O okuldaki herkes; annesinin, kız kardeşinin, ya da ablasının adını başkalarından sır gibi saklama ihtiyacı duyuyordu nedense. Bir nevi mahrem sayılıyordu bu bilgiler çocuklar için. Bir yolla birisinin bu mahremlerine ilişkin bilgilere sahip olmanız halinde karşı tarafa her türlü şantajı yapabilme silahına sahip oluyordunuz. Yani ipler elinizde oluyordu artık.
Başkasının eline geçen mahremlerinizin isimlerinin herkesin diline düşmesini önlemek için, dönemin YİBO’sunun bakkalı olan seyyar çerçi öğrencilerden bisküvi, şeker, lokum gibi şeyler satın alarak şantajcılarınıza rüşvet olarak ikram etmeniz gerekiyordu. Eğer görevinizi layık ı veçhile yapamazsanız yanınızdan geçen her hangi bir öğrenci, göz ucuyla sizi süzerek kız kardeşinizin ya da annenizin ismini popüler bir şarkının güftesine raptederek size duyurabilir. “Beni gör, aksi halde mahremin herkesin ağzına düşer” anlamına gelen bir uyarı olduğunu bilmeniz için arif olmanız gerekmez. Biraz gecikmişseniz yan bloktaki koridorda üç beş muzip öğrenci halaya tutuşmuş, oyuna eşlik eden türkünün bir yerine de ablanızın ismini yerleştirmiştir bile.
Şantajcınızın gönlünü hoş tutmak için para bulamamanız veya yeterince gayret gösterememeniz halinde önünüzde tek bir seçenek kalmıştır. Sonuçta kaçınılmaz olarak kavga içinde buluyorsunuz kendinizi. Siz sinirlendikçe, ananızın, bacınızın isimlerini haykıran koroların sayısı artıyor. Bir dile düşmeye görün; sınıftaki yazı tahtasına yabancı olmadığınız bazı isimleri görmeniz hiç de sürpriz olmaz. Allahtan uzun süreli olmazdı bu işkenceler; bir iki gün alay konusu olursunuz, sonra başka birileri sizin yeriniz alır, sizin ailedeki dişilerin isim listesi esprisini yitirir. Ancak üzüntüsü ve stresi size yeter artar bile.

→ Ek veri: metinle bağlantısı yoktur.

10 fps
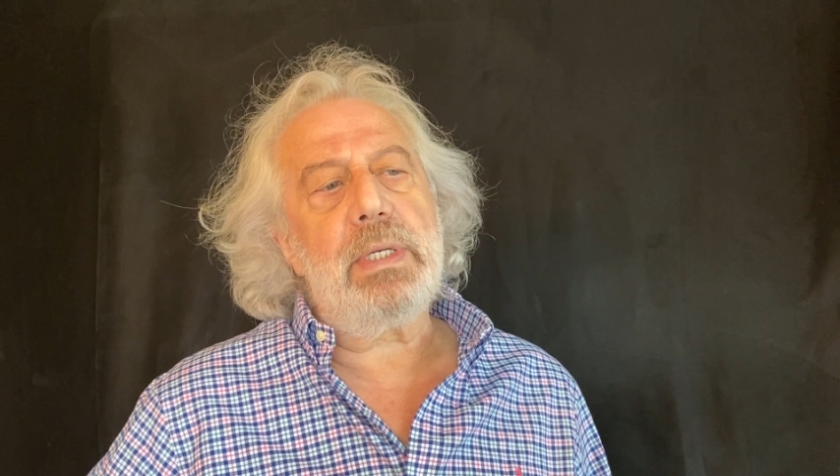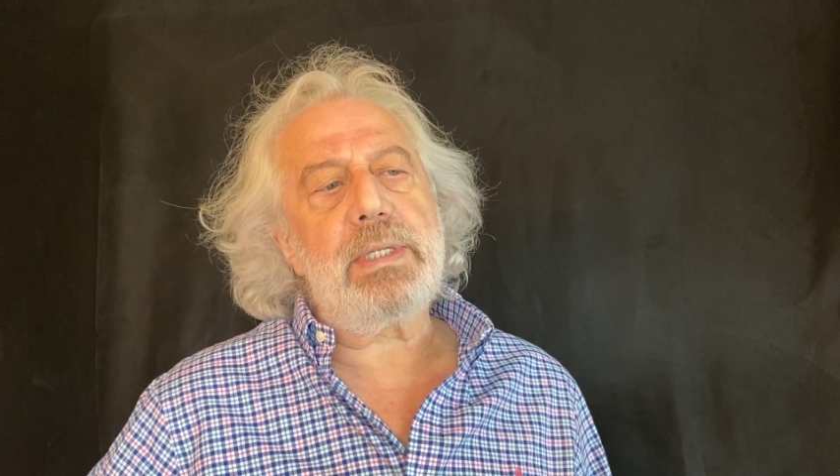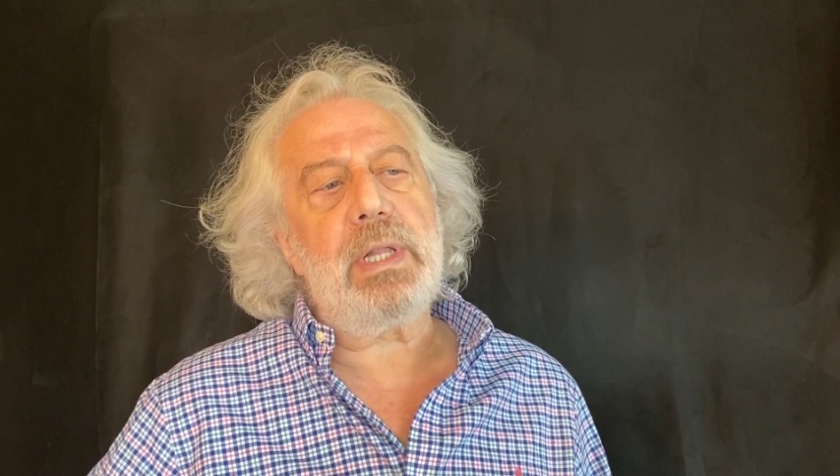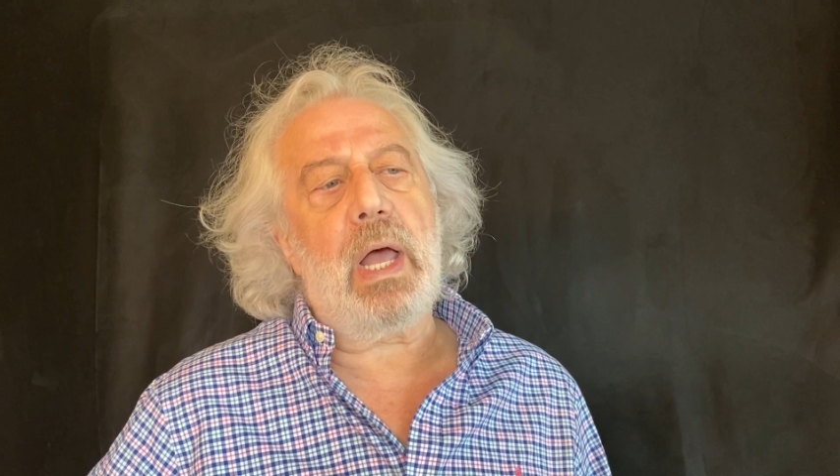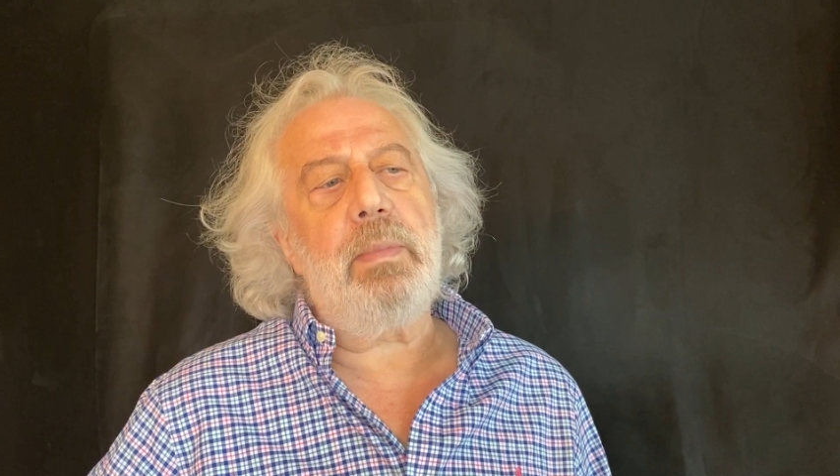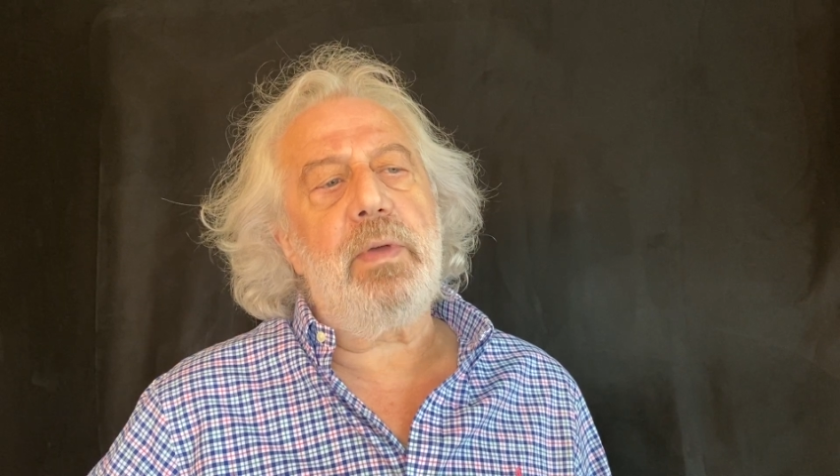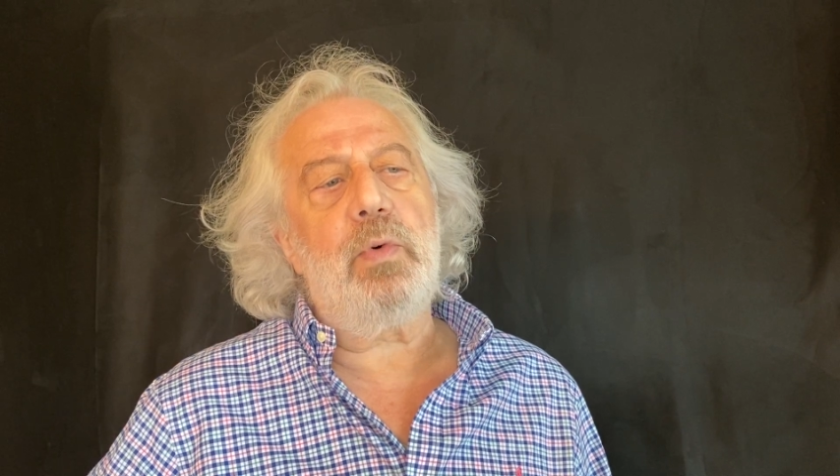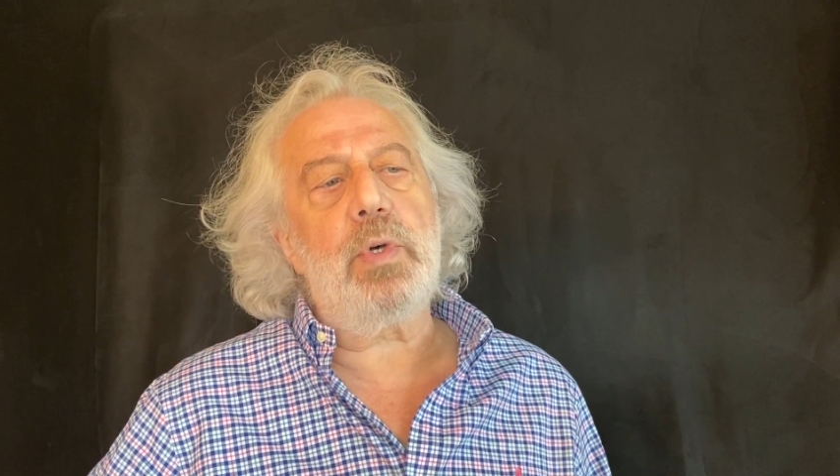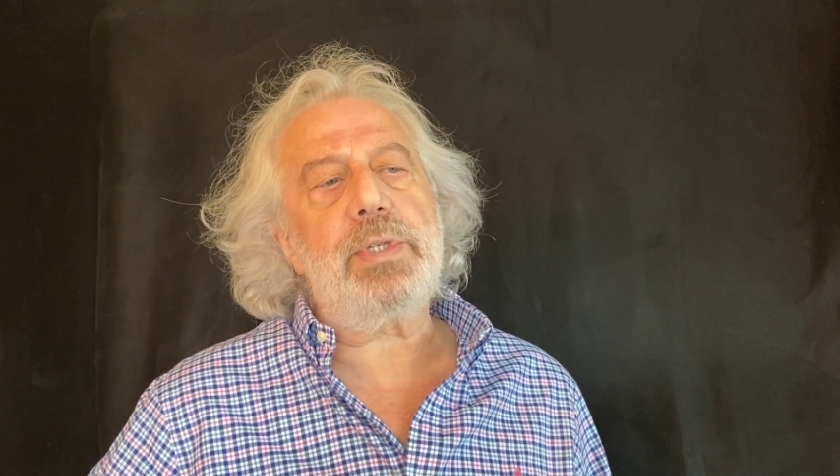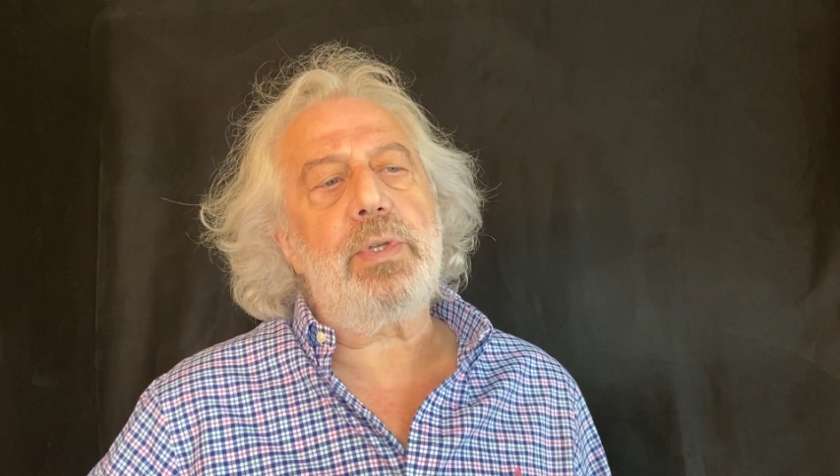Слабый
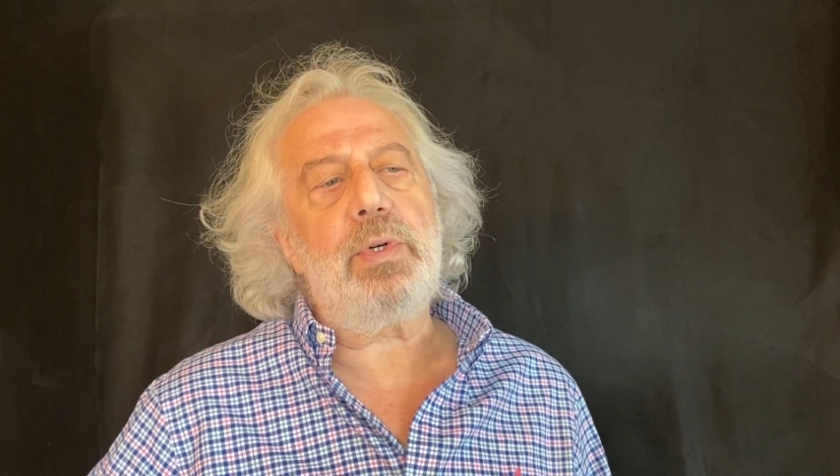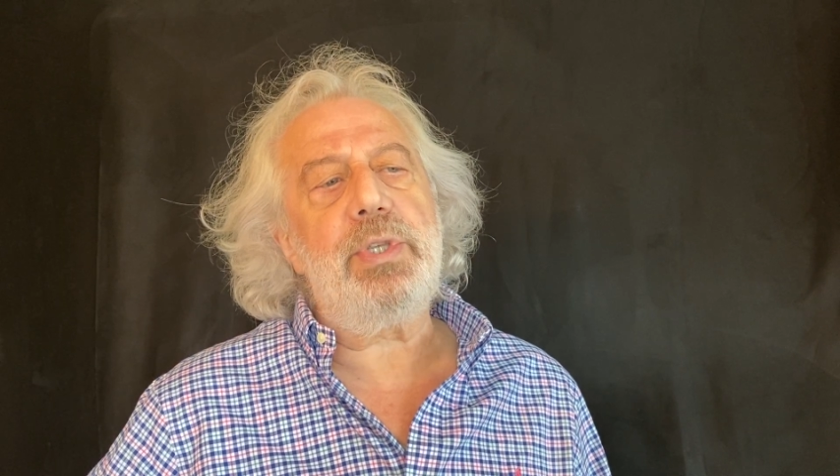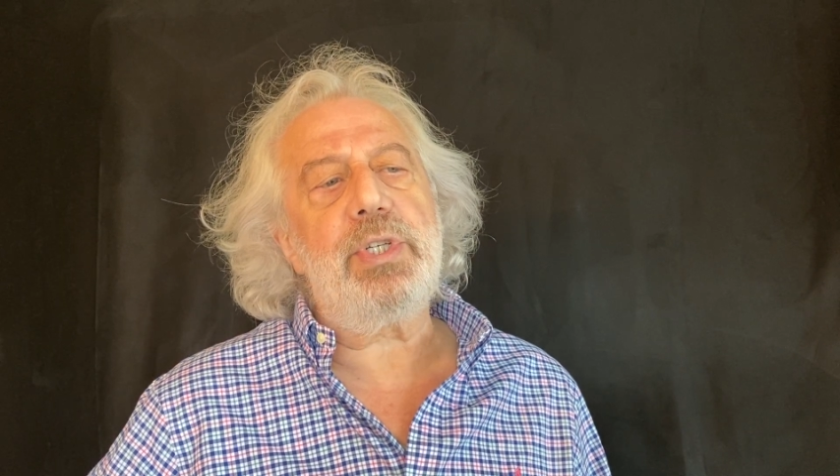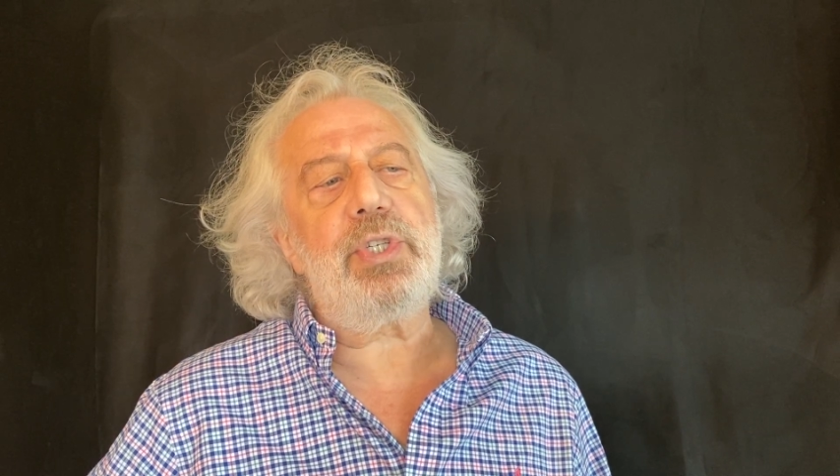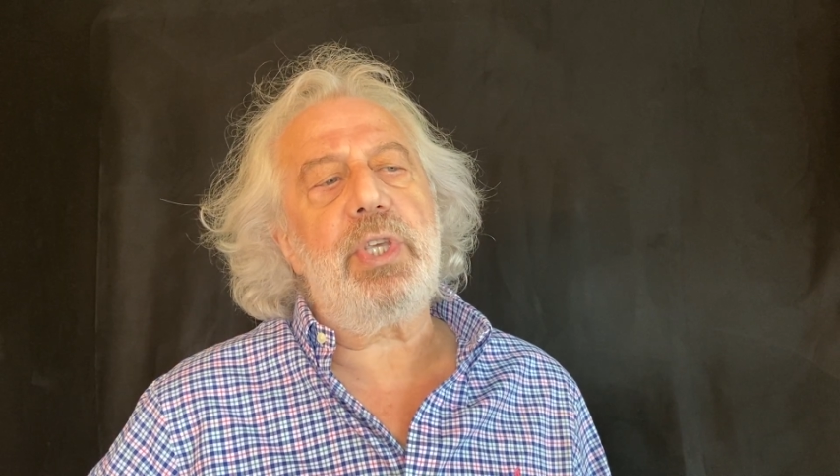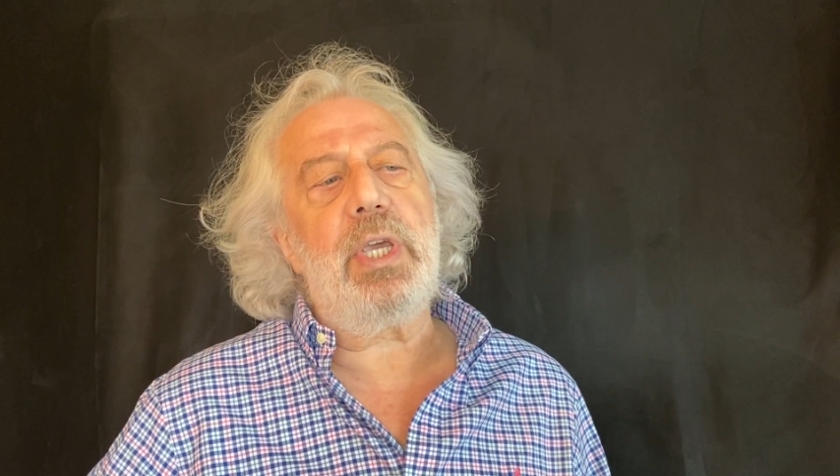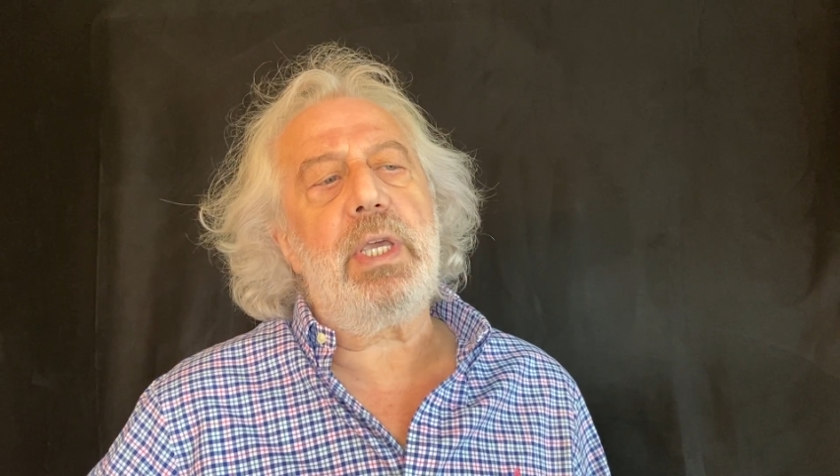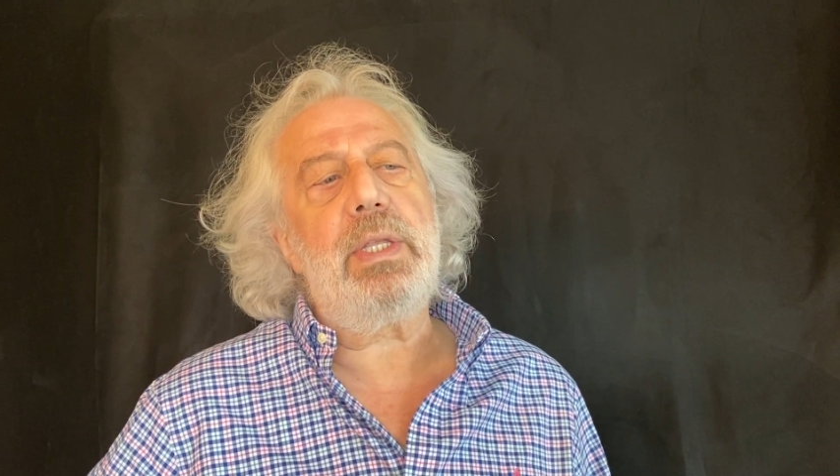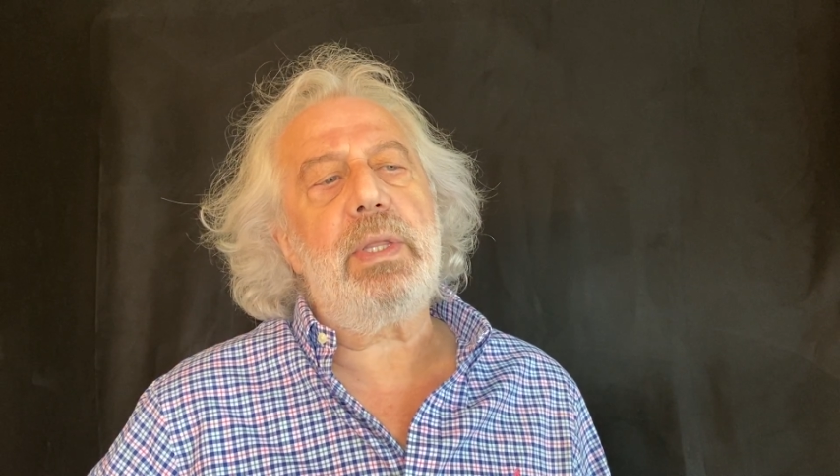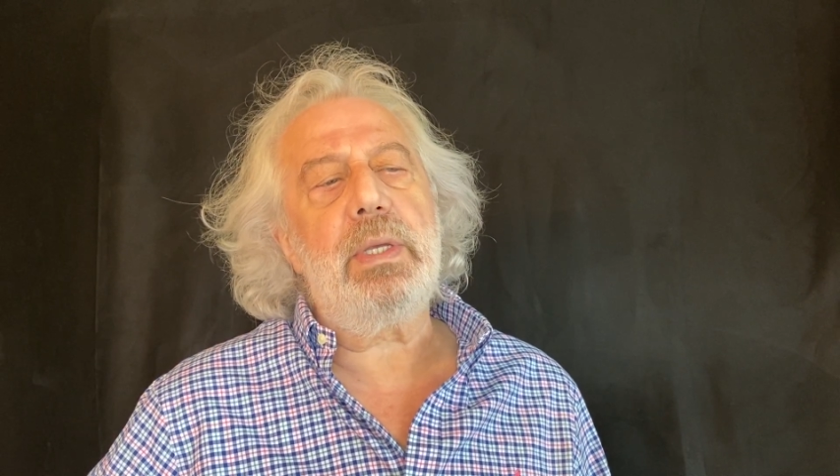воздух
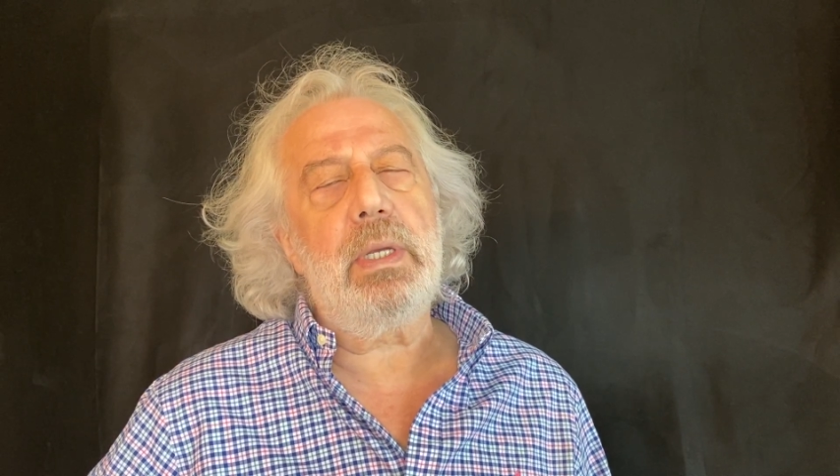нежнеет,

Bazen karşı atağa geçmeniz gerektiği kanaatine varırsınız. Sizin mahremlerinizi ifşa edenlerin aynı değerlerine sizin de ulaşma imkânız olabileceğini düşünürsünüz. O okuldaki herkesin köylüsü, komşusu vardır. Onlardan birisiyle samimi olmanız ya da onlara küçük bir rüşvet vermeniz bu bilgiye ulaşmanız için yeterli olabilir. Rüşvet dediysem öyle gayrı ahlaki bir durumdan söz etmiyorum; şöyle bir iki şeker veya lokum sonuç almanız için yeterli olur. İşte o zaman kartlar eşittir taraflar için. Artık iplerin yalnız karşı tarafta olmadığını, bir ucunun da sizin avucunuzun içinde olduğunu fark etmiş ve harekete geçmiş olusunuz. Hasmınıza bir kötülük etmeniz gerekmez, onun gizlilikleri hakkında bilgi sahibi olduğunuzu sezdirmeniz yeterli olur. Çünkü o da mahrem saydığı evindeki hanım akrabalarına ait isimlerin dillere düşmesini göze alamaz. Bu yolla, bir nevi karşılıklı ateşkes ilan etmiş olursunuz.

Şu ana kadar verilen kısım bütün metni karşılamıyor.